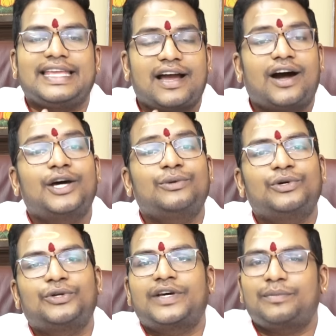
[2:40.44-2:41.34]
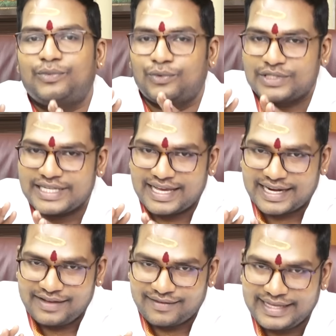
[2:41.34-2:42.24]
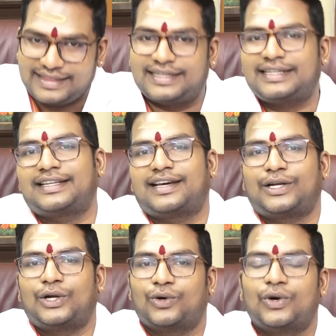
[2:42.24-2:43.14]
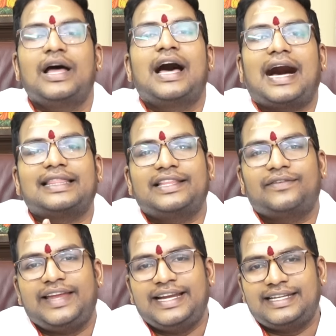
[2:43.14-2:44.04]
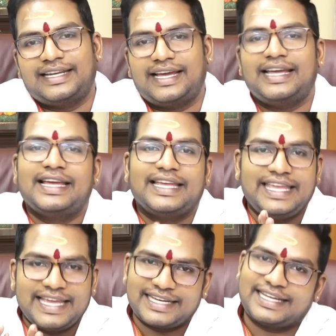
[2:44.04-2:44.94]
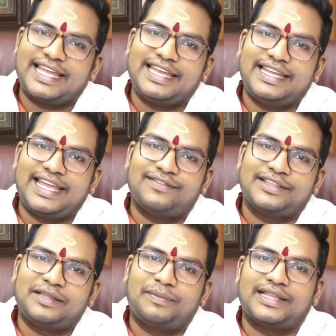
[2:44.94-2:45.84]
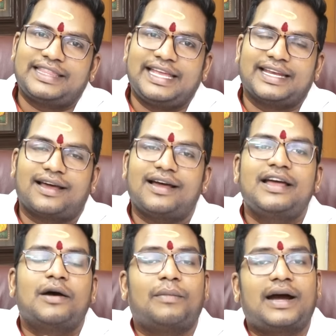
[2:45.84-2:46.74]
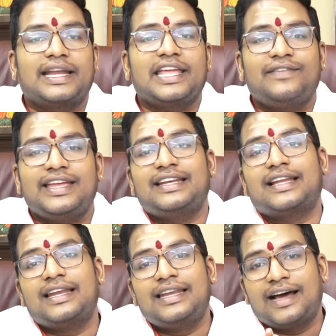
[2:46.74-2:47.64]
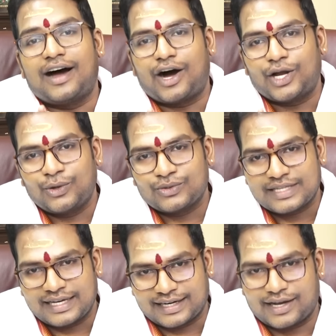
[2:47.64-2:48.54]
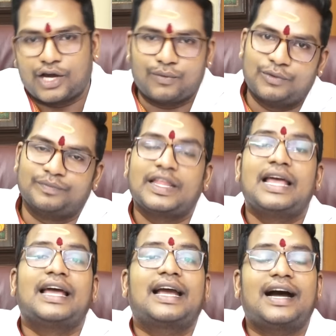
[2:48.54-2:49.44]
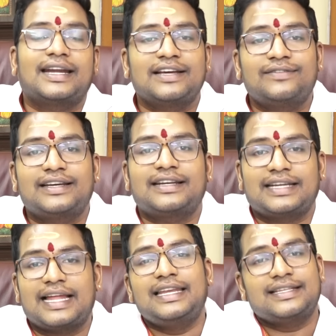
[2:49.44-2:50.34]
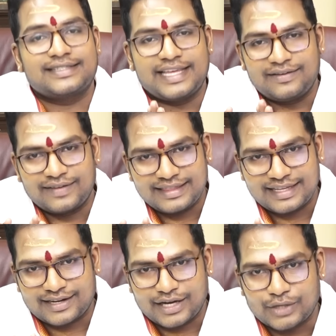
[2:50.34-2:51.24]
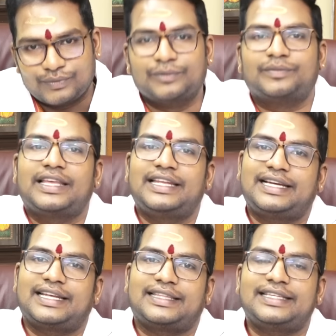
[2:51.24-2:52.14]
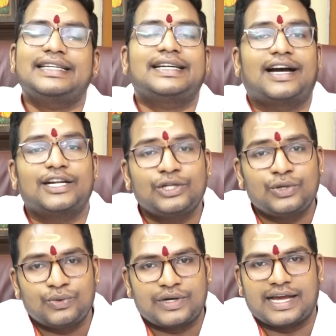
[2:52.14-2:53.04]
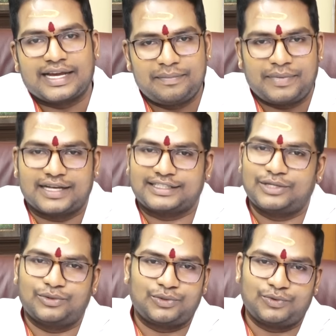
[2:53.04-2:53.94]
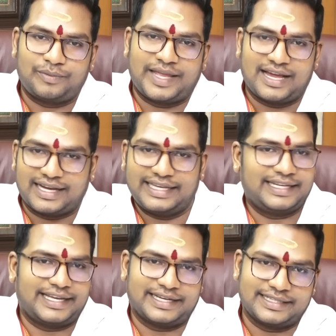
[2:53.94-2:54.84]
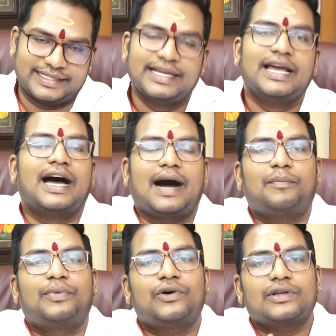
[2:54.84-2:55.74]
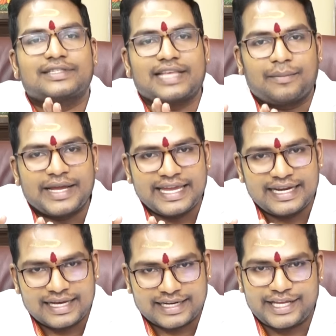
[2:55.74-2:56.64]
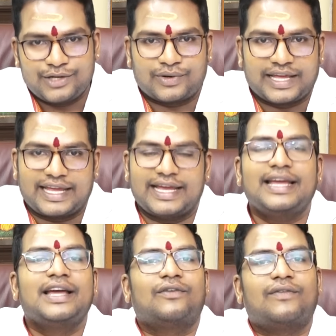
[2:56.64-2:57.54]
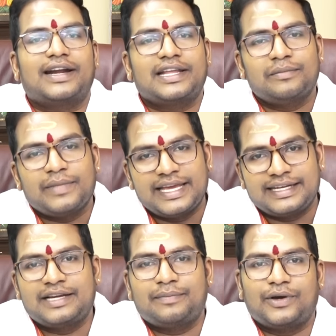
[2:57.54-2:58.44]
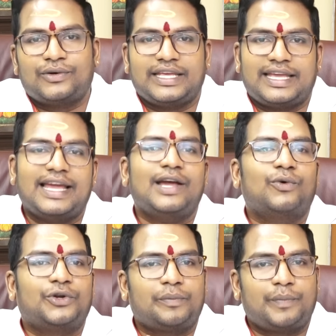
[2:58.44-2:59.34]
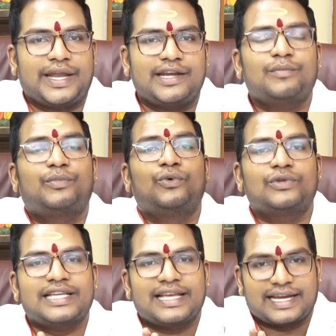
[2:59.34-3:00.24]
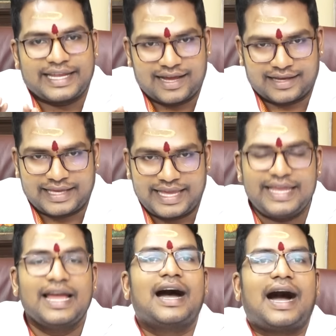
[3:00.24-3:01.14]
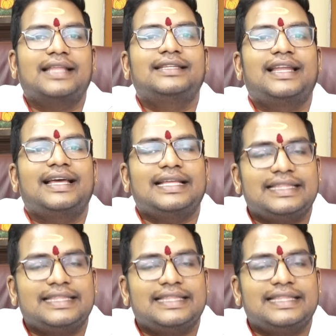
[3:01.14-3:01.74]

யார் ஒருவர் பூஜை அறை வைத்திருக்கிறார்களோ அந்த வீட்டில் இயற்கையிலேயே வந்து பார்த்திங்கன்னா மனைவி நல்ல ஆலோசகராகவும் கணவர் நல்ல செல்வந்தராகவும் இருக்கிறது கண்கூடாக பார்த்த ஒரு உண்மையாக இருக்கிறது அப்போ சமையல் அறையினுடைய வடமேற்கு பகுதியை ஒரு பெண் பூஜை அறையாக்கி அதில்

REQUIRED ACTION
Everything in the data except the pictures must appear in your answer unchanged.

RESULT BELOW
[2:40.44-2:41.34]
[2:41.34-2:42.24]
[2:42.24-2:43.14]
[2:43.14-2:44.04]
[2:44.04-2:44.94]
[2:44.94-2:45.84]
[2:45.84-2:46.74]
[2:46.74-2:47.64]
[2:47.64-2:48.54]
[2:48.54-2:49.44]
[2:49.44-2:50.34]
[2:50.34-2:51.24]
[2:51.24-2:52.14]
[2:52.14-2:53.04]
[2:53.04-2:53.94]
[2:53.94-2:54.84]
[2:54.84-2:55.74]
[2:55.74-2:56.64]
[2:56.64-2:57.54]
[2:57.54-2:58.44]
[2:58.44-2:59.34]
[2:59.34-3:00.24]
[3:00.24-3:01.14]
[3:01.14-3:01.74]

யார் ஒருவர் பூஜை அறை வைத்திருக்கிறார்களோ அந்த வீட்டில் இயற்கையிலேயே வந்து பார்த்திங்கன்னா மனைவி நல்ல ஆலோசகராகவும் கணவர் நல்ல செல்வந்தராகவும் இருக்கிறது கண்கூடாக பார்த்த ஒரு உண்மையாக இருக்கிறது அப்போ சமையல் அறையினுடைய வடமேற்கு பகுதியை ஒரு பெண் பூஜை அறையாக்கி அதில்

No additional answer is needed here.